IBIOBA - MPSP   22718
INSTITUTO DE INVESTIGACION EN BIOMEDICINA DE BUENOS AIRES - INSTITUTO PARTNER DE LA SOCIEDAD MAX PLANCK
Unidad Ejecutora - UE
artículos
Título:
Determining the impact of cell mixing on signaling during development
Autor/es:
MORELLI, LUIS G.; URIU, KOICHIRO
Revista:
DEVELOPMENT GROWTH & DIFFERENTIATION
Editorial:
WILEY-BLACKWELL PUBLISHING, INC
Referencias:
Año: 2017 vol. 59 p. 351 - 368
ISSN:
0012-1592
Resumen:
Cell movement and intercellular signaling occur simultaneously to organize morphogenesis during embryonic development. Cell movement can cause relative positional changes between neighboring cells. When intercellular signals are local such cell mixing may affect signaling, changing the flow of information in developing tissues. Little is known about the effect of cell mixing on intercellular signaling in collective cellular behaviors and methods to quantify its impact are lacking. Here we discuss how to determine the impact of cell mixing on cell signaling drawing an example from vertebrate embryogenesis: the segmentation clock, a collective rhythm of interacting genetic oscillators. We argue that comparing cell mixing and signaling timescales is key to determining the influence of mixing.
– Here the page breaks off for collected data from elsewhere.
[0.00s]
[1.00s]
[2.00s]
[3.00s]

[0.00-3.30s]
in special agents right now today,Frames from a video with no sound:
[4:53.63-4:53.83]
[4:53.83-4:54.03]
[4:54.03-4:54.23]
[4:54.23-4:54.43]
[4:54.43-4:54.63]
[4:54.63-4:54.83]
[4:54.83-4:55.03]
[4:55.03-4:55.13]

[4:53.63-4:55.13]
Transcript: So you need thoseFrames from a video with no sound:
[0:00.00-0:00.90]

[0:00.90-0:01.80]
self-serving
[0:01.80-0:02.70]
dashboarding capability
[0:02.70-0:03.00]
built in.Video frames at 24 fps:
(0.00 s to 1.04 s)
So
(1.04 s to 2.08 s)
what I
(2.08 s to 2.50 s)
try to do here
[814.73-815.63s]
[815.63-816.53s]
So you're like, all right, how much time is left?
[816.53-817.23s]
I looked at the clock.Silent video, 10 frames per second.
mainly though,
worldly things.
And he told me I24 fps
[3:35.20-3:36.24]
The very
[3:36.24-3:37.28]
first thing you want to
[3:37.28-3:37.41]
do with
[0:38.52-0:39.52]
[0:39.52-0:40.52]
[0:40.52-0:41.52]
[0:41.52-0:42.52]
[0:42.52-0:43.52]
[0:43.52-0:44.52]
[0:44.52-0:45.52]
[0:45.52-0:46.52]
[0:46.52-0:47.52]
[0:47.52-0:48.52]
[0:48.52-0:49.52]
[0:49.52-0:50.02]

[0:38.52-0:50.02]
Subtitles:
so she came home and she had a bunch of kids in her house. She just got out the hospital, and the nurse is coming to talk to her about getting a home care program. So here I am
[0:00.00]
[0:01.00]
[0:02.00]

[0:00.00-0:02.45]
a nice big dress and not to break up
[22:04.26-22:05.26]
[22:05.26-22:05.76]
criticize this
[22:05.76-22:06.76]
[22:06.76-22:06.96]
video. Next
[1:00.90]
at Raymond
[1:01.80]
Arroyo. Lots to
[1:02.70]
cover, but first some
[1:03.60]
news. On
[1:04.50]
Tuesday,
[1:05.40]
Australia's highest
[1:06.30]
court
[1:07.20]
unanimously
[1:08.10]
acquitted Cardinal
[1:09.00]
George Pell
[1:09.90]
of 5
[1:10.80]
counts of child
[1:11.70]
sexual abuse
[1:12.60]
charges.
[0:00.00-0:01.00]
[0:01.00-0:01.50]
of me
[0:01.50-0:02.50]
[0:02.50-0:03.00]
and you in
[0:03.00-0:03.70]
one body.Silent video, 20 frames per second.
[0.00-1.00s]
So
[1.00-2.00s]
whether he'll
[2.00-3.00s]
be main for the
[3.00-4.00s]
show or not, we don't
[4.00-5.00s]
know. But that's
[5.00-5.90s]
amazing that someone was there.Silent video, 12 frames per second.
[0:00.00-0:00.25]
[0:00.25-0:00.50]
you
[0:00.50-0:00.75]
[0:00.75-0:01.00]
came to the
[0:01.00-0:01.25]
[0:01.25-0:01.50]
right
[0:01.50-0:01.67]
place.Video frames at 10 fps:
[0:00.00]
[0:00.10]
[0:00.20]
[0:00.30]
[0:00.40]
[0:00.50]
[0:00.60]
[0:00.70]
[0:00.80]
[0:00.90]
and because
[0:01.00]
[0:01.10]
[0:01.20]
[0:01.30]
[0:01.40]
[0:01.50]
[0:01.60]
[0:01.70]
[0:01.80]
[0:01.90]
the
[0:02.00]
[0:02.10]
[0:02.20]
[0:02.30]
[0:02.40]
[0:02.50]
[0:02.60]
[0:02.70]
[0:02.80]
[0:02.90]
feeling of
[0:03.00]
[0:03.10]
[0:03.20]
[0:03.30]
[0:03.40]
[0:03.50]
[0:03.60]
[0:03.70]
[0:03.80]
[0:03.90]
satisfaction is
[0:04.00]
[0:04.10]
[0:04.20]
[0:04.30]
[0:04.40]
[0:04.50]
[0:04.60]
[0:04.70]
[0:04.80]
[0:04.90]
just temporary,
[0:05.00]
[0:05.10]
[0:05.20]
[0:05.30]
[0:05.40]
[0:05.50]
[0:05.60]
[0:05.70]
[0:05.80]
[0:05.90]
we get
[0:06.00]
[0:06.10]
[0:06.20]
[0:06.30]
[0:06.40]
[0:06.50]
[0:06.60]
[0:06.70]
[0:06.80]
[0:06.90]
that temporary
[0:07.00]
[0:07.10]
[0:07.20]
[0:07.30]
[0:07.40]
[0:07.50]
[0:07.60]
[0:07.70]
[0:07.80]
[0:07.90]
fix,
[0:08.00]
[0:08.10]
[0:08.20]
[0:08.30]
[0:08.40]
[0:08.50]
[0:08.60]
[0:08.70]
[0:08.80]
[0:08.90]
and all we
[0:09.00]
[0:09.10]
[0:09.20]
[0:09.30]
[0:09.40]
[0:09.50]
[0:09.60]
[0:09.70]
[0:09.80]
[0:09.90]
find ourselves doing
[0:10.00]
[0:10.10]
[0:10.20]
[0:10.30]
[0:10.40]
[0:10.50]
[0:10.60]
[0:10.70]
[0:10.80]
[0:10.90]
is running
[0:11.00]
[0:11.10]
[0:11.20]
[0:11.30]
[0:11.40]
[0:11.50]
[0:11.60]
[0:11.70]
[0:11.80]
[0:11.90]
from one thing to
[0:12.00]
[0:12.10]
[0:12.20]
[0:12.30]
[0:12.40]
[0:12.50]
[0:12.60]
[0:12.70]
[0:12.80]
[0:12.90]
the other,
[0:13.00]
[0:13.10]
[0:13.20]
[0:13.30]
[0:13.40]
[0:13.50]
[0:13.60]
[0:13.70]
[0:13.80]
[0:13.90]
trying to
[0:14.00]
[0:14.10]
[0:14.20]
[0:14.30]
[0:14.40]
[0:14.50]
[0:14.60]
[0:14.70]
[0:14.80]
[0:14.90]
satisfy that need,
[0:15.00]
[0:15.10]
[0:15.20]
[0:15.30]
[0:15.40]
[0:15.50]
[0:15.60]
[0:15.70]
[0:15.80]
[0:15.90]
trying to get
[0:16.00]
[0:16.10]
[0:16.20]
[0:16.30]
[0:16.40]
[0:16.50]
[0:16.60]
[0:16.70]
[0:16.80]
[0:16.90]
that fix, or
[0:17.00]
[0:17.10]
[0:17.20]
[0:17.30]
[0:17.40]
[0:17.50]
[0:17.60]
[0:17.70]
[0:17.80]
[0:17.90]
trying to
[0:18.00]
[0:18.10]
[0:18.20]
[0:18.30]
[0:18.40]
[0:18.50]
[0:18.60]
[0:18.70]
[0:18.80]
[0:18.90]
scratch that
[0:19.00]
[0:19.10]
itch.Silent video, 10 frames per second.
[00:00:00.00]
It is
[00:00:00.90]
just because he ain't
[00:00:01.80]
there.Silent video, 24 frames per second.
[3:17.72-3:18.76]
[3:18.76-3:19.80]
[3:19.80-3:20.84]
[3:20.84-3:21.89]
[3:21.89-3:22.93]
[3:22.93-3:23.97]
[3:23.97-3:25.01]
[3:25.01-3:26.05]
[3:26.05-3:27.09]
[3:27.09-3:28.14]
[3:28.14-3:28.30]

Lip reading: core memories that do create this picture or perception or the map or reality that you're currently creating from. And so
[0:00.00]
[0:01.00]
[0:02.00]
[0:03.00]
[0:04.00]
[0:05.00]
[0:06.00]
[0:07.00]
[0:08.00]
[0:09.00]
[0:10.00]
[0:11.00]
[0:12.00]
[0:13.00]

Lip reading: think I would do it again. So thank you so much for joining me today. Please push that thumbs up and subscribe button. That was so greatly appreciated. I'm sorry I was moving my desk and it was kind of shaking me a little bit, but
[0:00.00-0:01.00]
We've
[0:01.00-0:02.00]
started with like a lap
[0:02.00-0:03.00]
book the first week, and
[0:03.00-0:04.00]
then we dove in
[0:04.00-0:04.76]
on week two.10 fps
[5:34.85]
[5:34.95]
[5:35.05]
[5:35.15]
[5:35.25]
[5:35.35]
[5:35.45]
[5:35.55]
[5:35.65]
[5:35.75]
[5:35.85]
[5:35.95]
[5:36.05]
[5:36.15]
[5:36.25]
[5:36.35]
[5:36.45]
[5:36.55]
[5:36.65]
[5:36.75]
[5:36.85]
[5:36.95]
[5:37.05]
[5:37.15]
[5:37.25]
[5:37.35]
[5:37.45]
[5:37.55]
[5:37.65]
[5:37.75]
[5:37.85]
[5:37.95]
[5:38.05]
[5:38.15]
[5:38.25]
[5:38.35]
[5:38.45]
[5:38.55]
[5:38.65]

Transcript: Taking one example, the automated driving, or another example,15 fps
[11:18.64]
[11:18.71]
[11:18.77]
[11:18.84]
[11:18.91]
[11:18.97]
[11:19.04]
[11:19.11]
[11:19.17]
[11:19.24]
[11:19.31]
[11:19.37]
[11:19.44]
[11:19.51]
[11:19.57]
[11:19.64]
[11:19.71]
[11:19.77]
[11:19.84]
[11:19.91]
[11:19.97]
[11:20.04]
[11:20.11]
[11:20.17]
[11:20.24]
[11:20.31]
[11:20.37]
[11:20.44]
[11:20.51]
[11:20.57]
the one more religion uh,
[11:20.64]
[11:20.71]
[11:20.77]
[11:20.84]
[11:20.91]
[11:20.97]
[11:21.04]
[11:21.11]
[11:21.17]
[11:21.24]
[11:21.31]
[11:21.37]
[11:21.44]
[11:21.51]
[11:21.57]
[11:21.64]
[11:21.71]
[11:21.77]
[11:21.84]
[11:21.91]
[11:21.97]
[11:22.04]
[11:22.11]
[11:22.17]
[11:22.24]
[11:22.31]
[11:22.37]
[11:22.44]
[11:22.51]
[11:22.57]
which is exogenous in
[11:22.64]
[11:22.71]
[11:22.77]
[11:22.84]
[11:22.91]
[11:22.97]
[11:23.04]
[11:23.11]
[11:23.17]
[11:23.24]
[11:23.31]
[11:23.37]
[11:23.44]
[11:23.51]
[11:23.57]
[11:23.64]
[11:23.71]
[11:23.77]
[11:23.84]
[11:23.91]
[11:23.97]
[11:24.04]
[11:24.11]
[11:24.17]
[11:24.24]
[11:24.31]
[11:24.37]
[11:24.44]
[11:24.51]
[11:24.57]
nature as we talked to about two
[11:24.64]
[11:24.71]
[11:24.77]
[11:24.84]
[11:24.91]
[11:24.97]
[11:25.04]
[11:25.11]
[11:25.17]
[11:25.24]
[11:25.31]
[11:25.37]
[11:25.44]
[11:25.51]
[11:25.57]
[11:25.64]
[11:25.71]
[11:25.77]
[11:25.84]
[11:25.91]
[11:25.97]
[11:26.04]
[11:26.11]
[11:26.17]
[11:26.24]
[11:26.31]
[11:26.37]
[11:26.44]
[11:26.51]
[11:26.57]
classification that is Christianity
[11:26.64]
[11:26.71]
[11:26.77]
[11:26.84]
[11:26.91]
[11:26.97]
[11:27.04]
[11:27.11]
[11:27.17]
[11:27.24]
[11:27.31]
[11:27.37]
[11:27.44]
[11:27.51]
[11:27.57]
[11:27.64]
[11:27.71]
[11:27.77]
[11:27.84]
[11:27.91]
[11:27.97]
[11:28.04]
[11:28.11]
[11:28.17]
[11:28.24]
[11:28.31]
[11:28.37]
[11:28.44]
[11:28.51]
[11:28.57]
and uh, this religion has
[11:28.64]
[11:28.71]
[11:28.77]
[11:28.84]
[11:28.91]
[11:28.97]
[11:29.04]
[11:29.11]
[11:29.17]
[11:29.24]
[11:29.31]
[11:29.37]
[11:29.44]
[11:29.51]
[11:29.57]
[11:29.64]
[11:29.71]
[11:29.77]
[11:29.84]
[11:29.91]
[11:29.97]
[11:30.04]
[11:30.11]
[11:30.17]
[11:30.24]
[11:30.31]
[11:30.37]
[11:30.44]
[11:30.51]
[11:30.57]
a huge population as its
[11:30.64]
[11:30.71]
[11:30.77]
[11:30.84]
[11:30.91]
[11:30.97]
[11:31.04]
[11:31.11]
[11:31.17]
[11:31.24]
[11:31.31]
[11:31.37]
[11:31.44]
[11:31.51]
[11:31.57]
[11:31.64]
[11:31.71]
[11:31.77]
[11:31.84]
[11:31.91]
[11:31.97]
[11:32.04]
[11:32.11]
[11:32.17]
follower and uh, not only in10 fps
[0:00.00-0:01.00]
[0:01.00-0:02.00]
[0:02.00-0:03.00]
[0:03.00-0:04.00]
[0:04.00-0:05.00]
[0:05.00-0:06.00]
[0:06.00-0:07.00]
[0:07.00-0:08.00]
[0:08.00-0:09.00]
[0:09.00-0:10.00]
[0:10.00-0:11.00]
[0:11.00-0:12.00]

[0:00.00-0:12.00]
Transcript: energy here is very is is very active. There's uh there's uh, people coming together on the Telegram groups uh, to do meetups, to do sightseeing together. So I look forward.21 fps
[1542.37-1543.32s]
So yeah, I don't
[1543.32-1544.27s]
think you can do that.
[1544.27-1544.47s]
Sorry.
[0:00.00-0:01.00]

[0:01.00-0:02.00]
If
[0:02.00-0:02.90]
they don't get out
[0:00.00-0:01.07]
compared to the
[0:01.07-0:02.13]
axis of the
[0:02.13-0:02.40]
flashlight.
A signaling timescale can be estimated by combining theoretical models with cell signaling perturbation experiments. A mixing timescale can be obtained by analysis of cell trajectories from live imaging. After comparing cell movement analyses in different experimental settings, we highlight challenges in quantifying cell mixing from embryonic timelapse experiments, especially a reference frame problem due to embryonic motions and shape changes. We propose statistical observables characterizing cell mixing that do not depend on the choice of reference frames. Finally, we consider situations in which both cell mixing and signaling involve multiple timescales, precluding a direct comparison between single characteristic timescales. In such situations, physical models based on observables of cell mixing and signaling can simulate the flow of information in tissues and reveal the impact of observed cell mixing on signaling.